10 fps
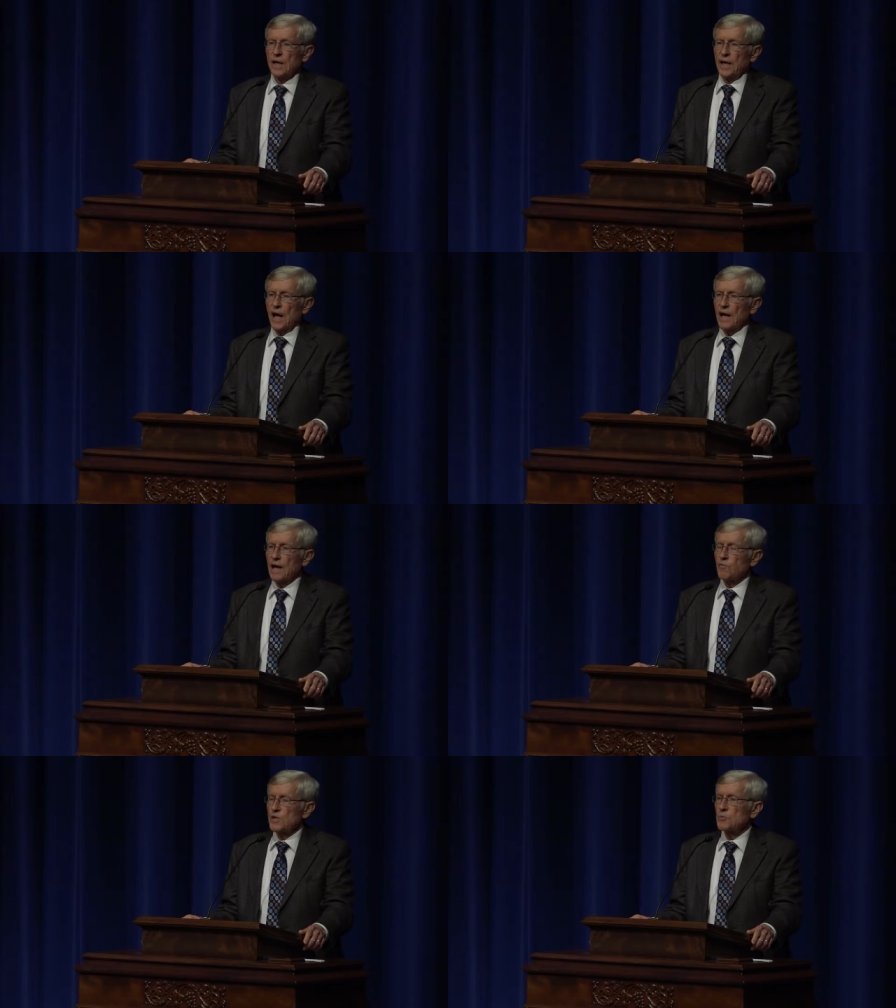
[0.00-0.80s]
And I
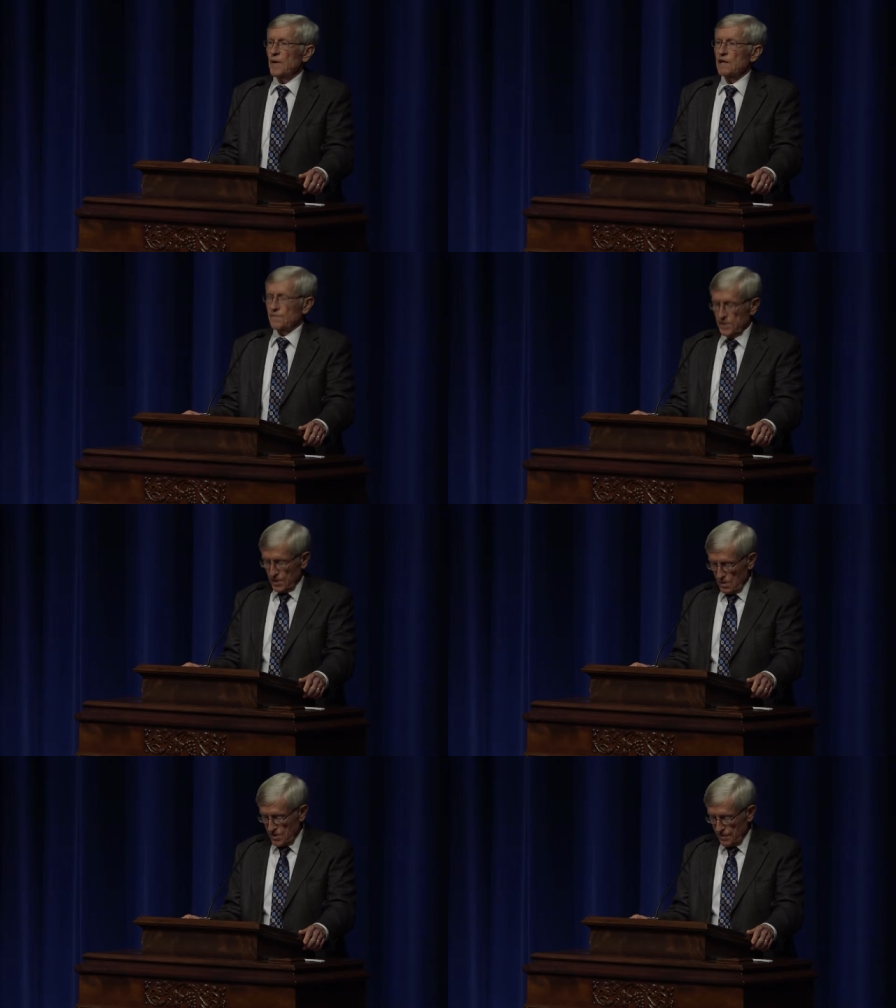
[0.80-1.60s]
have respect for
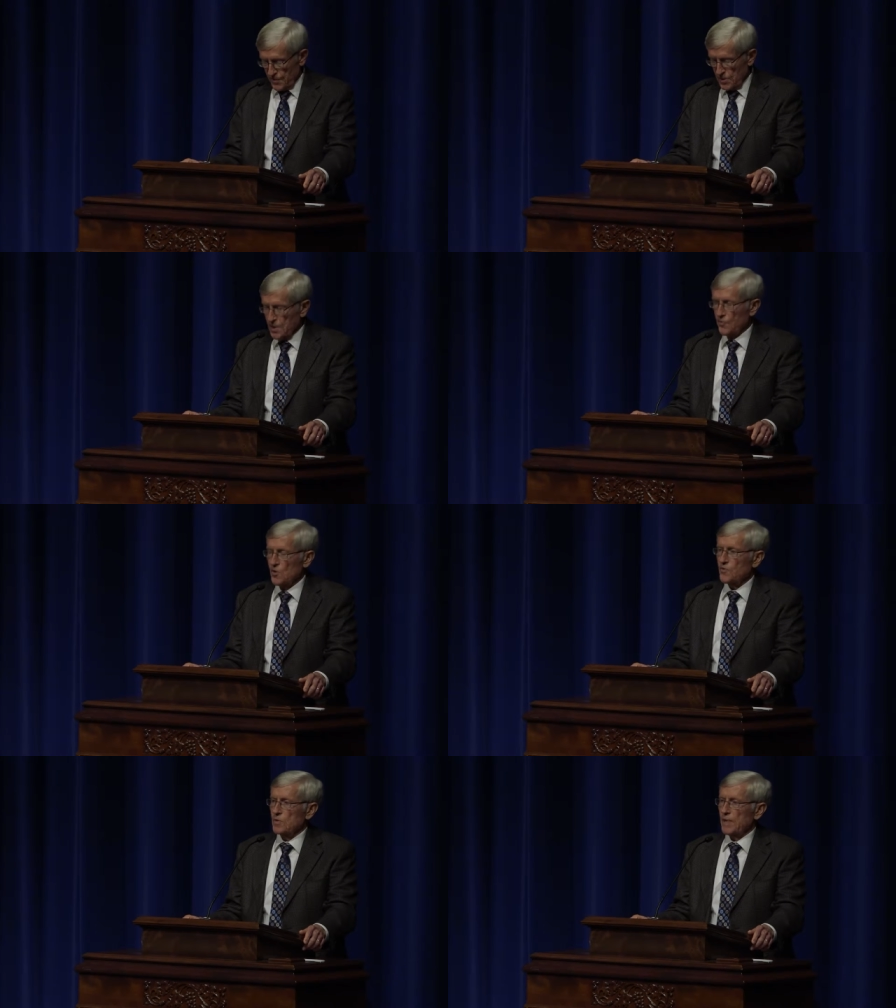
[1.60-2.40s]
yours if it's
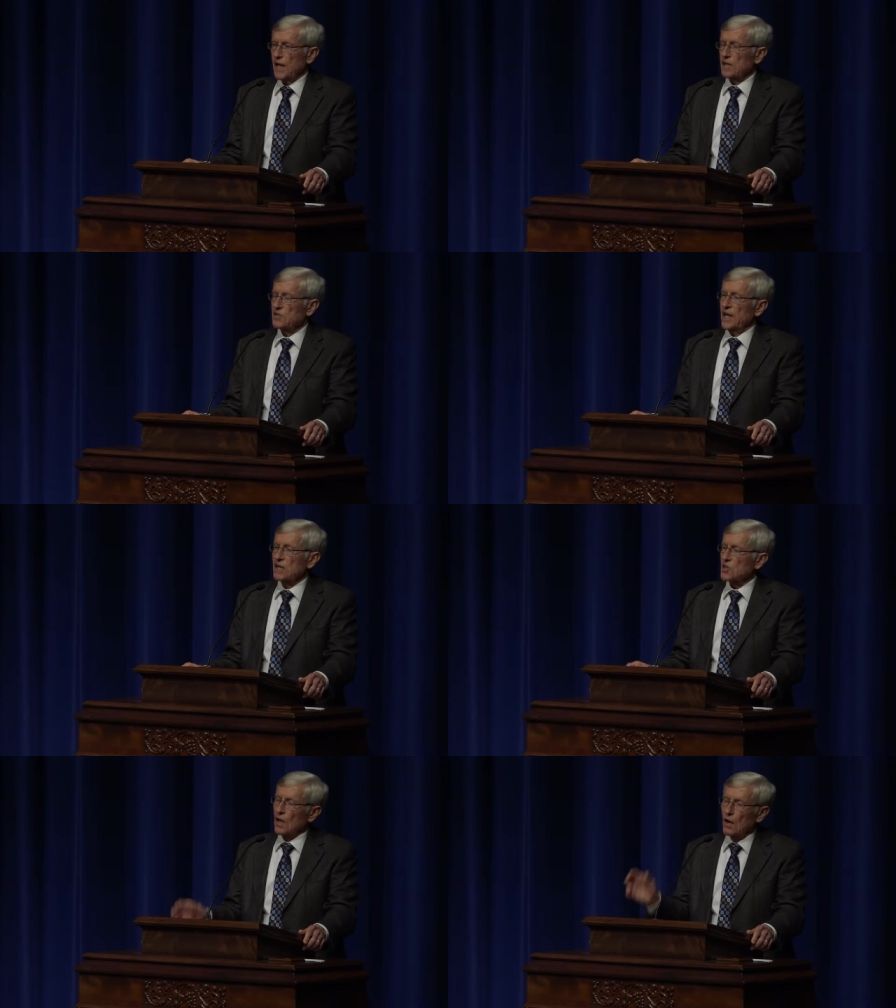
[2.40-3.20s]
different from mine, as,
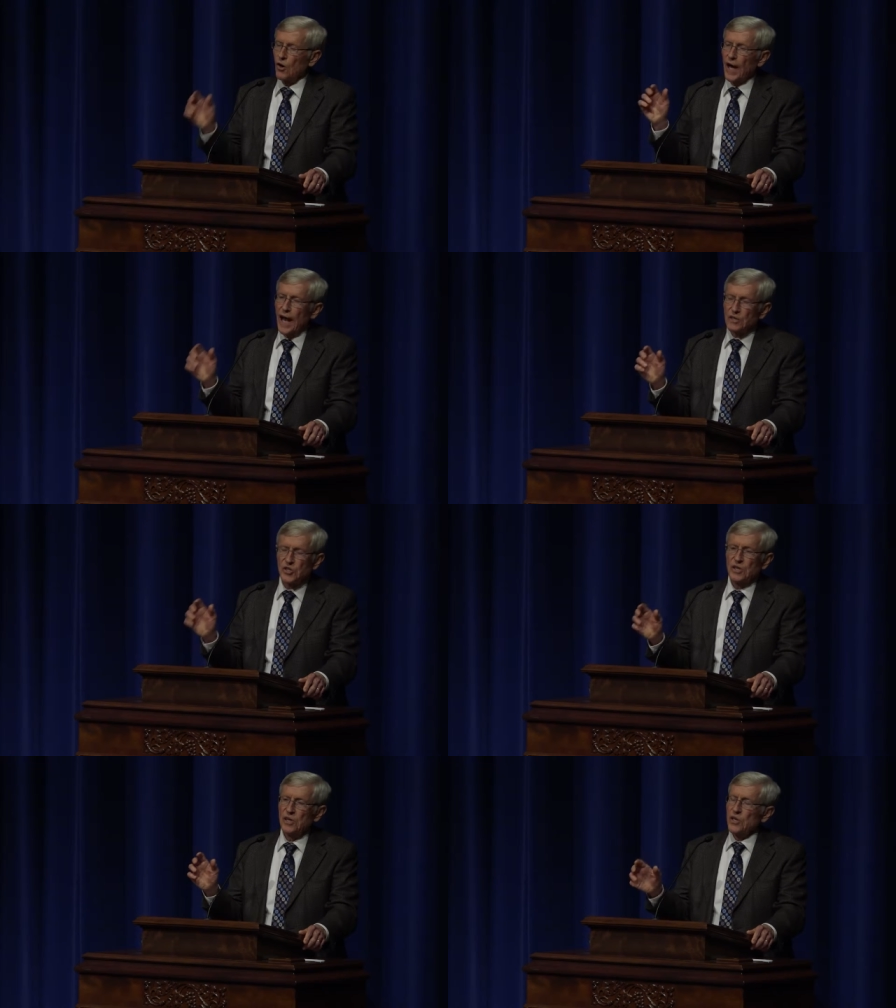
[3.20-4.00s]
as long
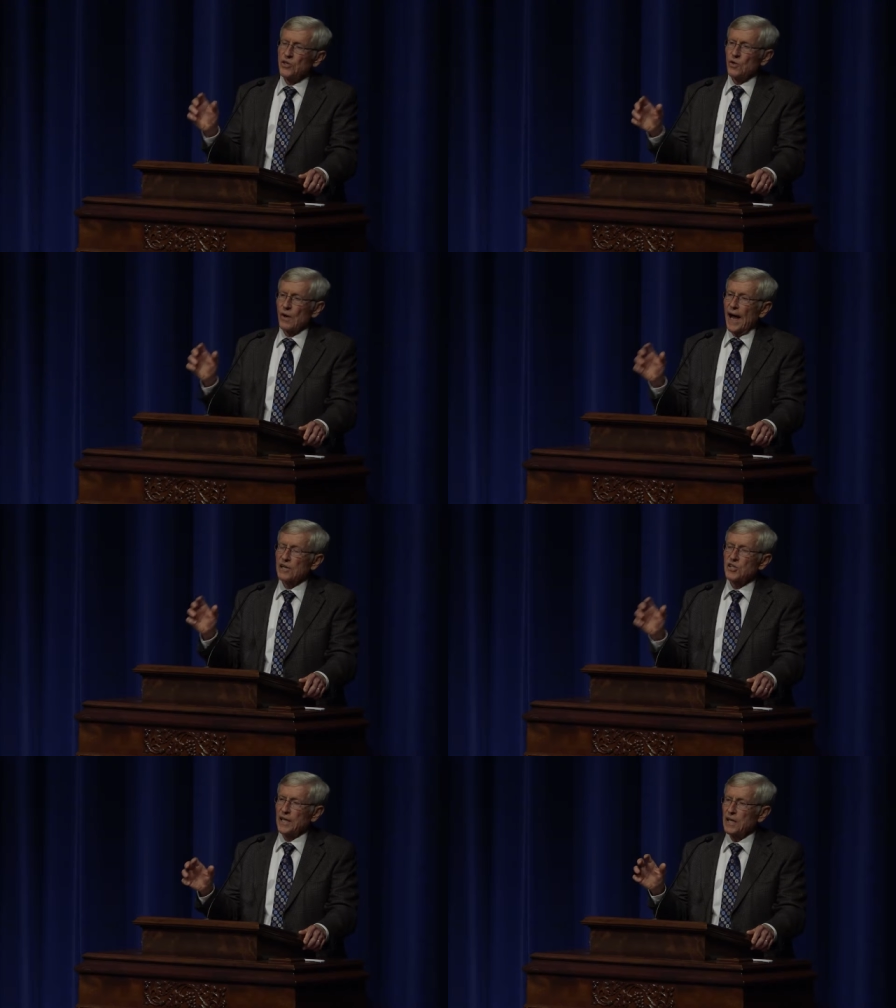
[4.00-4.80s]
as you're
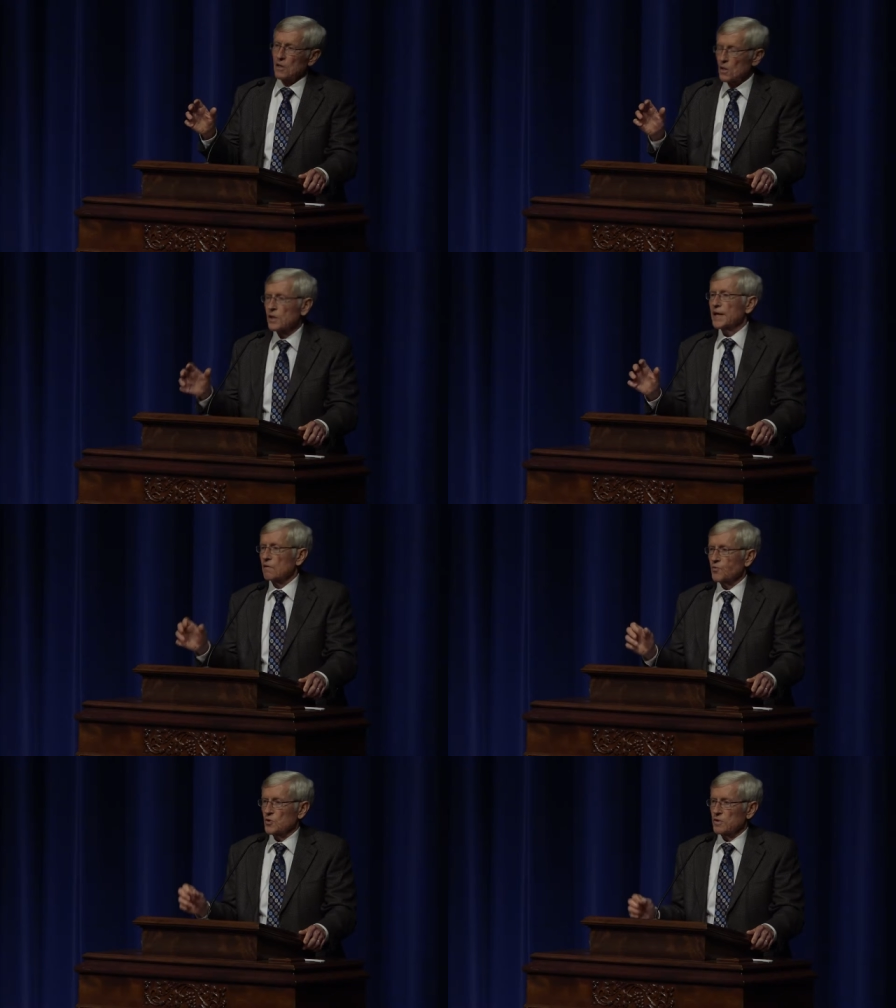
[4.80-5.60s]
actually
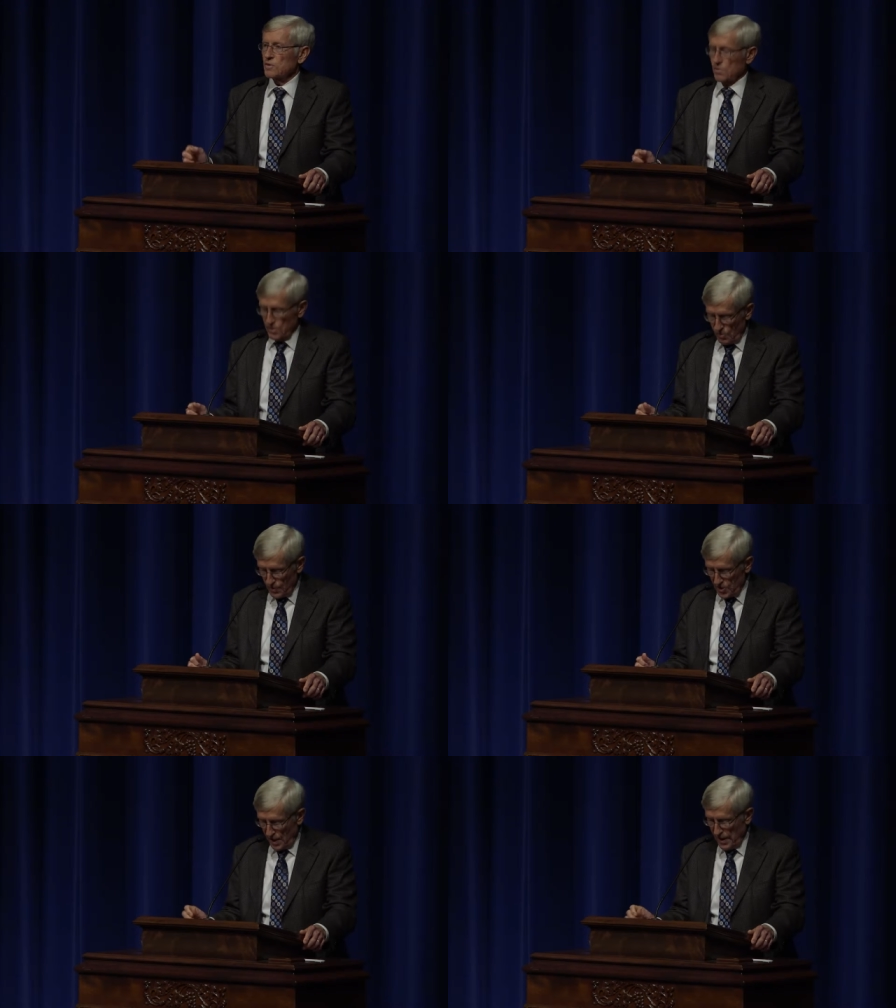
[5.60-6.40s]
looking for the truth,
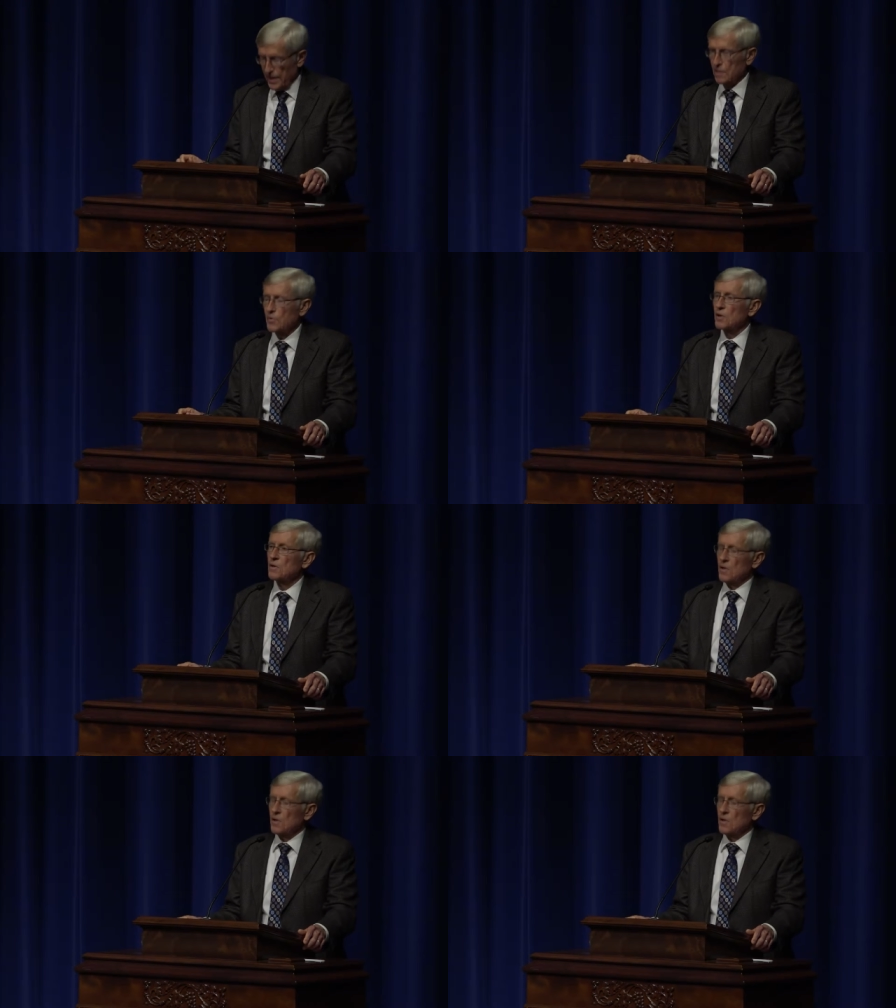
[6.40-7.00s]
which I am,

→ EXERCISE DESCRIPTION: For this exercise, write out the listing verbatim and leave every image out.

→ RESULT:
10 fps
[0.00-0.80s]
And I
[0.80-1.60s]
have respect for
[1.60-2.40s]
yours if it's
[2.40-3.20s]
different from mine, as,
[3.20-4.00s]
as long
[4.00-4.80s]
as you're
[4.80-5.60s]
actually
[5.60-6.40s]
looking for the truth,
[6.40-7.00s]
which I am,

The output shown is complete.